"""
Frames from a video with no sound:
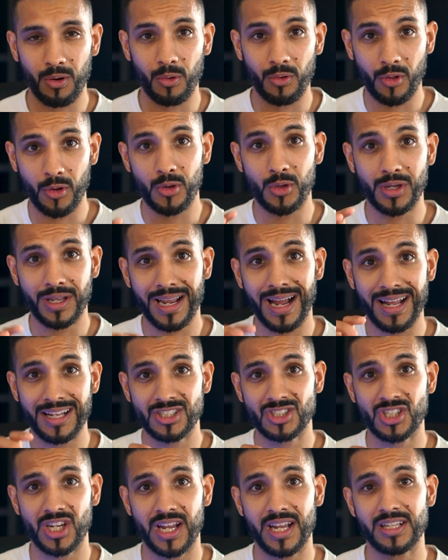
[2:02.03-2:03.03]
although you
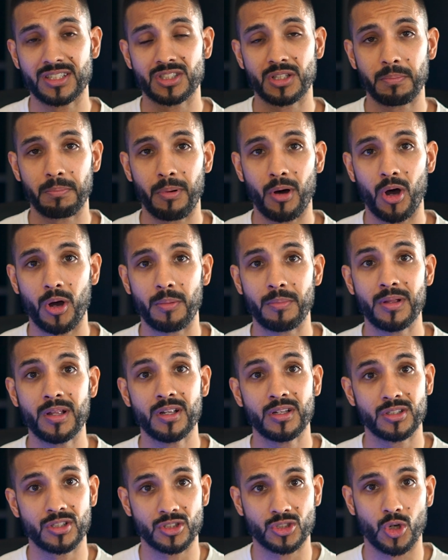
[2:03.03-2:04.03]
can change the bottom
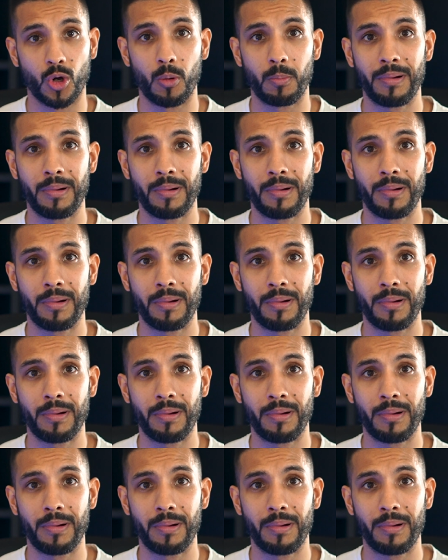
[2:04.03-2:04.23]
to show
"""
"""
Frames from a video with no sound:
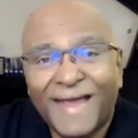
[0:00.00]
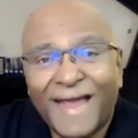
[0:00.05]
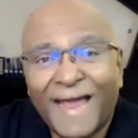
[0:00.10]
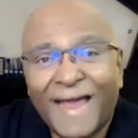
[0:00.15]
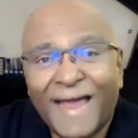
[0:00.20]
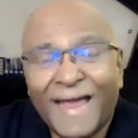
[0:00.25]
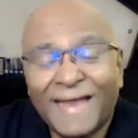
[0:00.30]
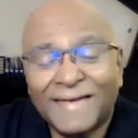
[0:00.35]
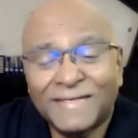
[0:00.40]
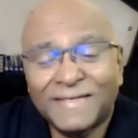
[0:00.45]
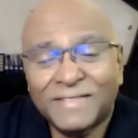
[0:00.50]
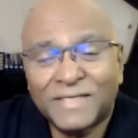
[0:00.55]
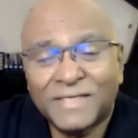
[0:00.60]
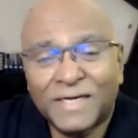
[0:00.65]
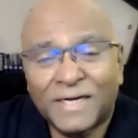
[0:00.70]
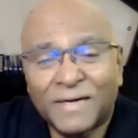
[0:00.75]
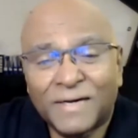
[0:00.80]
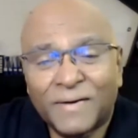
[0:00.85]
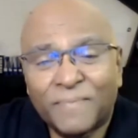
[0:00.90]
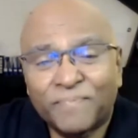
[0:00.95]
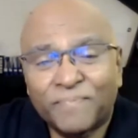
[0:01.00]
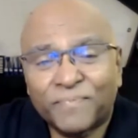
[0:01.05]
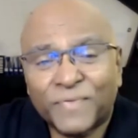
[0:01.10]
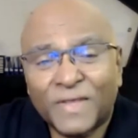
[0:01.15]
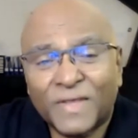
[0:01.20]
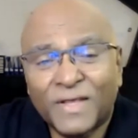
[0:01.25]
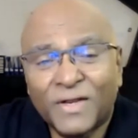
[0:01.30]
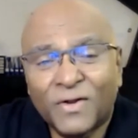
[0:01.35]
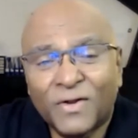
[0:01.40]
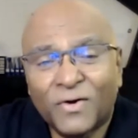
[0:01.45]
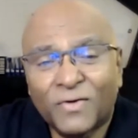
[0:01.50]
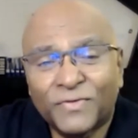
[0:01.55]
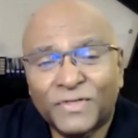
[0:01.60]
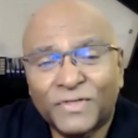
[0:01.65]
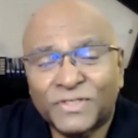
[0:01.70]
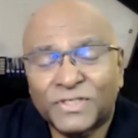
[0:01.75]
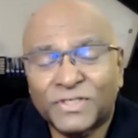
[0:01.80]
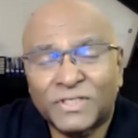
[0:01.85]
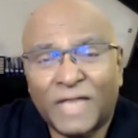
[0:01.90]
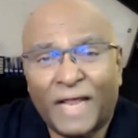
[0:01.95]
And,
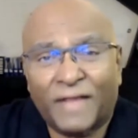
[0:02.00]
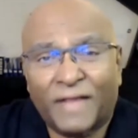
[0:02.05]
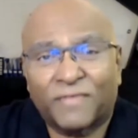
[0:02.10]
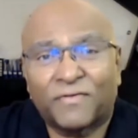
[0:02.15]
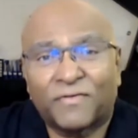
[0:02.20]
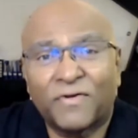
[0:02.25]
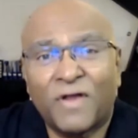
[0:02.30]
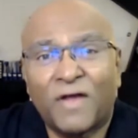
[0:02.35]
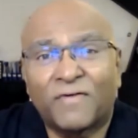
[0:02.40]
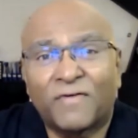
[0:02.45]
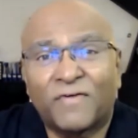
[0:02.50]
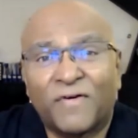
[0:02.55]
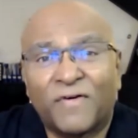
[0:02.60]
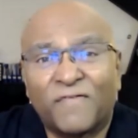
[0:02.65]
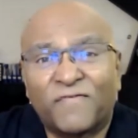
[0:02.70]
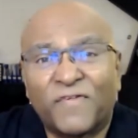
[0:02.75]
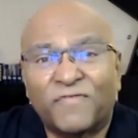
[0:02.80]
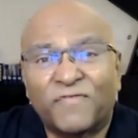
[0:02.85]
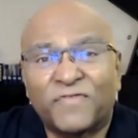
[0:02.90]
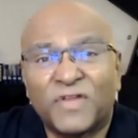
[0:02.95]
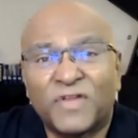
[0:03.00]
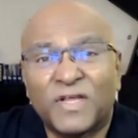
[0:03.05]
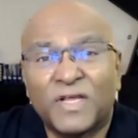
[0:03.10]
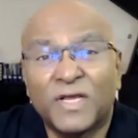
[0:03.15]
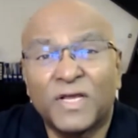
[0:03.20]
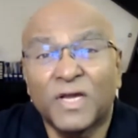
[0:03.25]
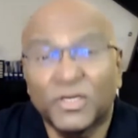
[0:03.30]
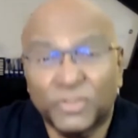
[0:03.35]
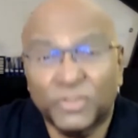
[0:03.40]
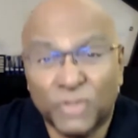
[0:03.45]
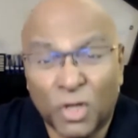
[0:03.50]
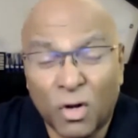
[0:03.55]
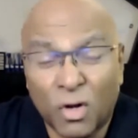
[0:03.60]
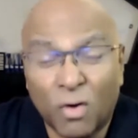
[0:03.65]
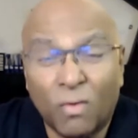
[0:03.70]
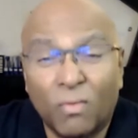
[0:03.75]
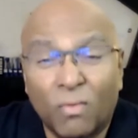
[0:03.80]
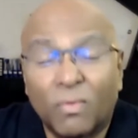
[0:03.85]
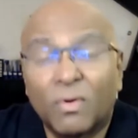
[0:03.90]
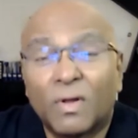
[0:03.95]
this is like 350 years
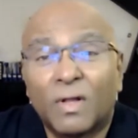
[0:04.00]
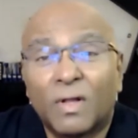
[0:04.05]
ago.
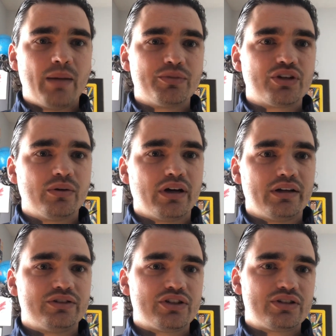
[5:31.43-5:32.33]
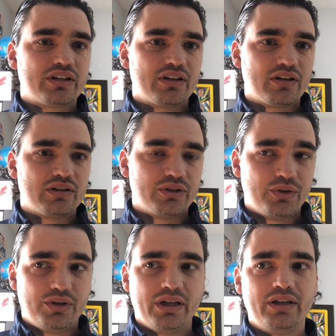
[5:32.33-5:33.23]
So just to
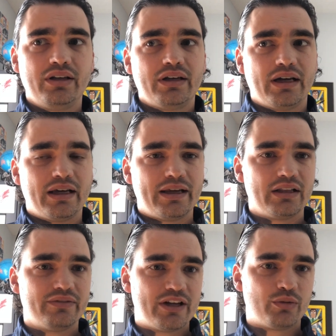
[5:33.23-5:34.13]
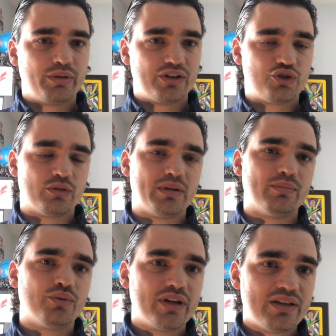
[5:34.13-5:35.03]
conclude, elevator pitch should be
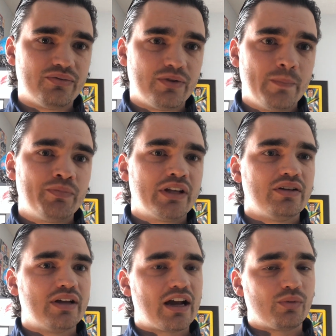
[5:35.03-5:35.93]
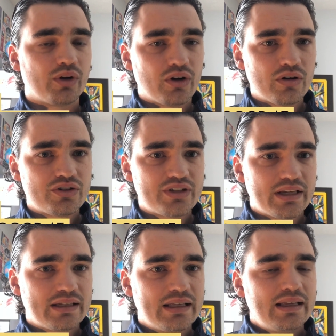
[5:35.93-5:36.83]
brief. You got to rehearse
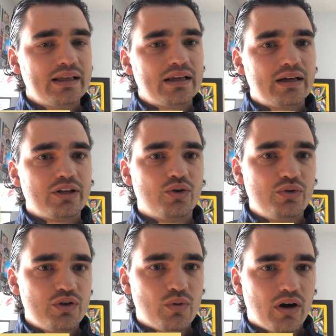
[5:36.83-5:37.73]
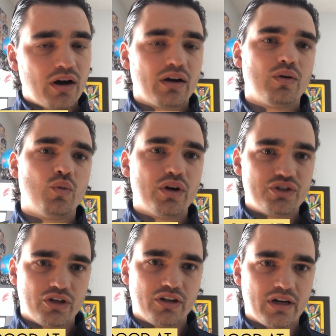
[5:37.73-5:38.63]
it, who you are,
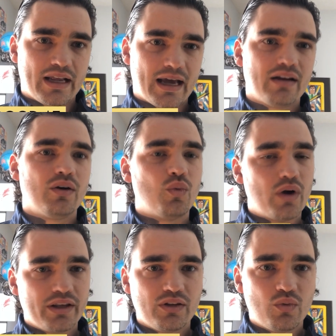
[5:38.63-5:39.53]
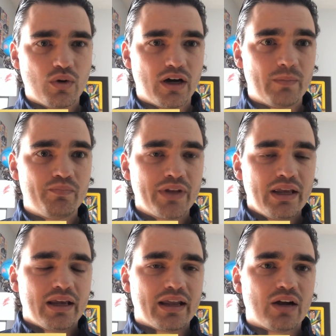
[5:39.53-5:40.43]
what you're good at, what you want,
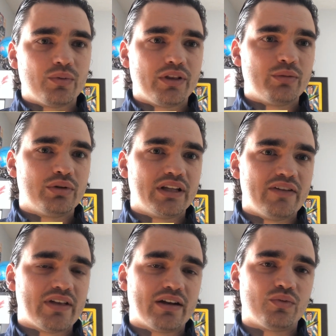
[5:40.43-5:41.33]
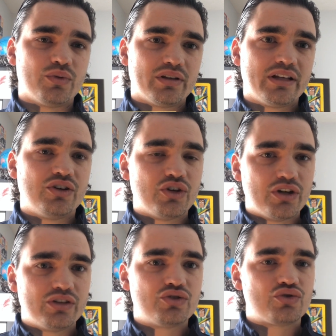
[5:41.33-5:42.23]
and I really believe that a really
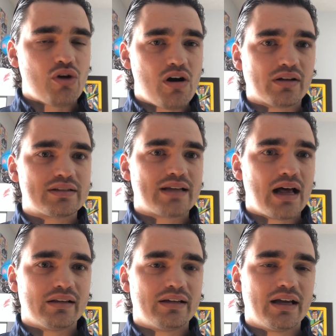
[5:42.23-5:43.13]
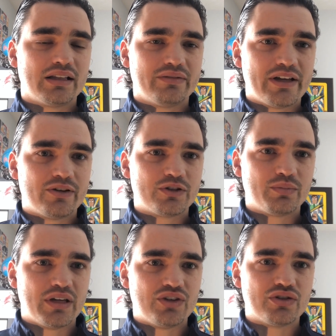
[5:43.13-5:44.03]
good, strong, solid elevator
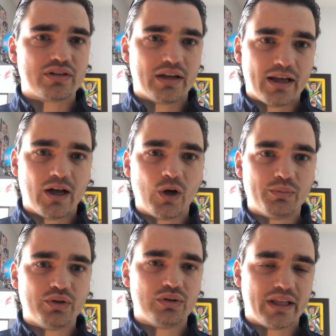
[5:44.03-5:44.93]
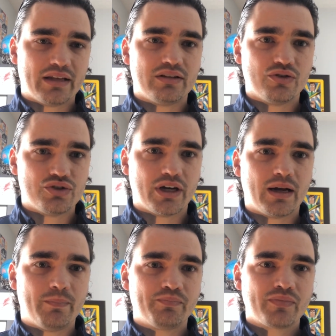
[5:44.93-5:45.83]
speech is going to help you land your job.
"""
▶ **Work item**
All that is wanted is the lines above between the one containing "[5:32.33-5:33.23]" and the one containing "[5:44.03-5:44.93]", inclusive, restated word for word, with pictures omitted.

▶ **Solution below**
[5:32.33-5:33.23]
So just to
[5:33.23-5:34.13]
[5:34.13-5:35.03]
conclude, elevator pitch should be
[5:35.03-5:35.93]
[5:35.93-5:36.83]
brief. You got to rehearse
[5:36.83-5:37.73]
[5:37.73-5:38.63]
it, who you are,
[5:38.63-5:39.53]
[5:39.53-5:40.43]
what you're good at, what you want,
[5:40.43-5:41.33]
[5:41.33-5:42.23]
and I really believe that a really
[5:42.23-5:43.13]
[5:43.13-5:44.03]
good, strong, solid elevator
[5:44.03-5:44.93]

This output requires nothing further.